• Task inputs:
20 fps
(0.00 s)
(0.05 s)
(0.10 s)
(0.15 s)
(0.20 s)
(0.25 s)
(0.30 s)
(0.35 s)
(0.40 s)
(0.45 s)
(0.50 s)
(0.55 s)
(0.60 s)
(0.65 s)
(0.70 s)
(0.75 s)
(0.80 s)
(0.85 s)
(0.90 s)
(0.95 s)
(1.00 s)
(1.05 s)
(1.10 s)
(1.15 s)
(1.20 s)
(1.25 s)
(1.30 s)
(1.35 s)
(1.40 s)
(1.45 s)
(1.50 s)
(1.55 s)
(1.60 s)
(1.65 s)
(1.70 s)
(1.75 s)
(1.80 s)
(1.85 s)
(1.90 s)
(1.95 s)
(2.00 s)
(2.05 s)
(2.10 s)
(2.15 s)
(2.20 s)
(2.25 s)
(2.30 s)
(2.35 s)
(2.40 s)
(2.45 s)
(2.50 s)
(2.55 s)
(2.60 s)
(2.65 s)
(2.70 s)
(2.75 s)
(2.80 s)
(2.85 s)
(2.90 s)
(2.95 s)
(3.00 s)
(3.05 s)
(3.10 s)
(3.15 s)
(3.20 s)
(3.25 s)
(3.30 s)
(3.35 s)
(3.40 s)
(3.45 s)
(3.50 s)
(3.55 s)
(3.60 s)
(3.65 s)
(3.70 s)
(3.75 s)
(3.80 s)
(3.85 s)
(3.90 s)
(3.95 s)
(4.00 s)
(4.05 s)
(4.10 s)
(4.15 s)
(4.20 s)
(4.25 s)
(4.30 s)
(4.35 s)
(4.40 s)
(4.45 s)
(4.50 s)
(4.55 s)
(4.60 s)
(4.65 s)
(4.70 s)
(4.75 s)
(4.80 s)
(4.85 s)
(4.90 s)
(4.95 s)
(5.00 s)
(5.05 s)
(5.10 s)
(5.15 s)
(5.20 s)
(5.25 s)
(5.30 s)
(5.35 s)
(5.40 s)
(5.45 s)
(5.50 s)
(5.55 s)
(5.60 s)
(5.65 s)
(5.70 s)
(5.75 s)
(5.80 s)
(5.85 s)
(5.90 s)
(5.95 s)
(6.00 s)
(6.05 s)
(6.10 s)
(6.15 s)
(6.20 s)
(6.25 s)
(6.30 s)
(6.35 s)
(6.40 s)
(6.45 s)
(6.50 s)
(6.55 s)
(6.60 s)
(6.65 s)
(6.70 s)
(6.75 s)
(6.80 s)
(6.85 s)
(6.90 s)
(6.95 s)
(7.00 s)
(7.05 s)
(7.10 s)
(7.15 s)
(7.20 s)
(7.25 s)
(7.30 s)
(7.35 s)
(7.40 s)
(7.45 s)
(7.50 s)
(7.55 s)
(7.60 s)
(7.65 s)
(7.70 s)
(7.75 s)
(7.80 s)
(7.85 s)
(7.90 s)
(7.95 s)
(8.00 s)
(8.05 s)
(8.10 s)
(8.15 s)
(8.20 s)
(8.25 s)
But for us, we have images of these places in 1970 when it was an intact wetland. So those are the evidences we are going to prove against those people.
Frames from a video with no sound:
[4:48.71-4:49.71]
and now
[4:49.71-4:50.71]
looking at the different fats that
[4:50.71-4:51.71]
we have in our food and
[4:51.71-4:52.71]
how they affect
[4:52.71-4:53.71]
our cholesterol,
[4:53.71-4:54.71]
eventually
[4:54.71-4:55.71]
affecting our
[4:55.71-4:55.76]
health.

• Task objective: The answer should be the full listing, repeated without any change.

• Answer space:
20 fps
(0.00 s)
(0.05 s)
(0.10 s)
(0.15 s)
(0.20 s)
(0.25 s)
(0.30 s)
(0.35 s)
(0.40 s)
(0.45 s)
(0.50 s)
(0.55 s)
(0.60 s)
(0.65 s)
(0.70 s)
(0.75 s)
(0.80 s)
(0.85 s)
(0.90 s)
(0.95 s)
(1.00 s)
(1.05 s)
(1.10 s)
(1.15 s)
(1.20 s)
(1.25 s)
(1.30 s)
(1.35 s)
(1.40 s)
(1.45 s)
(1.50 s)
(1.55 s)
(1.60 s)
(1.65 s)
(1.70 s)
(1.75 s)
(1.80 s)
(1.85 s)
(1.90 s)
(1.95 s)
(2.00 s)
(2.05 s)
(2.10 s)
(2.15 s)
(2.20 s)
(2.25 s)
(2.30 s)
(2.35 s)
(2.40 s)
(2.45 s)
(2.50 s)
(2.55 s)
(2.60 s)
(2.65 s)
(2.70 s)
(2.75 s)
(2.80 s)
(2.85 s)
(2.90 s)
(2.95 s)
(3.00 s)
(3.05 s)
(3.10 s)
(3.15 s)
(3.20 s)
(3.25 s)
(3.30 s)
(3.35 s)
(3.40 s)
(3.45 s)
(3.50 s)
(3.55 s)
(3.60 s)
(3.65 s)
(3.70 s)
(3.75 s)
(3.80 s)
(3.85 s)
(3.90 s)
(3.95 s)
(4.00 s)
(4.05 s)
(4.10 s)
(4.15 s)
(4.20 s)
(4.25 s)
(4.30 s)
(4.35 s)
(4.40 s)
(4.45 s)
(4.50 s)
(4.55 s)
(4.60 s)
(4.65 s)
(4.70 s)
(4.75 s)
(4.80 s)
(4.85 s)
(4.90 s)
(4.95 s)
(5.00 s)
(5.05 s)
(5.10 s)
(5.15 s)
(5.20 s)
(5.25 s)
(5.30 s)
(5.35 s)
(5.40 s)
(5.45 s)
(5.50 s)
(5.55 s)
(5.60 s)
(5.65 s)
(5.70 s)
(5.75 s)
(5.80 s)
(5.85 s)
(5.90 s)
(5.95 s)
(6.00 s)
(6.05 s)
(6.10 s)
(6.15 s)
(6.20 s)
(6.25 s)
(6.30 s)
(6.35 s)
(6.40 s)
(6.45 s)
(6.50 s)
(6.55 s)
(6.60 s)
(6.65 s)
(6.70 s)
(6.75 s)
(6.80 s)
(6.85 s)
(6.90 s)
(6.95 s)
(7.00 s)
(7.05 s)
(7.10 s)
(7.15 s)
(7.20 s)
(7.25 s)
(7.30 s)
(7.35 s)
(7.40 s)
(7.45 s)
(7.50 s)
(7.55 s)
(7.60 s)
(7.65 s)
(7.70 s)
(7.75 s)
(7.80 s)
(7.85 s)
(7.90 s)
(7.95 s)
(8.00 s)
(8.05 s)
(8.10 s)
(8.15 s)
(8.20 s)
(8.25 s)
But for us, we have images of these places in 1970 when it was an intact wetland. So those are the evidences we are going to prove against those people.
Frames from a video with no sound:
[4:48.71-4:49.71]
and now
[4:49.71-4:50.71]
looking at the different fats that
[4:50.71-4:51.71]
we have in our food and
[4:51.71-4:52.71]
how they affect
[4:52.71-4:53.71]
our cholesterol,
[4:53.71-4:54.71]
eventually
[4:54.71-4:55.71]
affecting our
[4:55.71-4:55.76]
health.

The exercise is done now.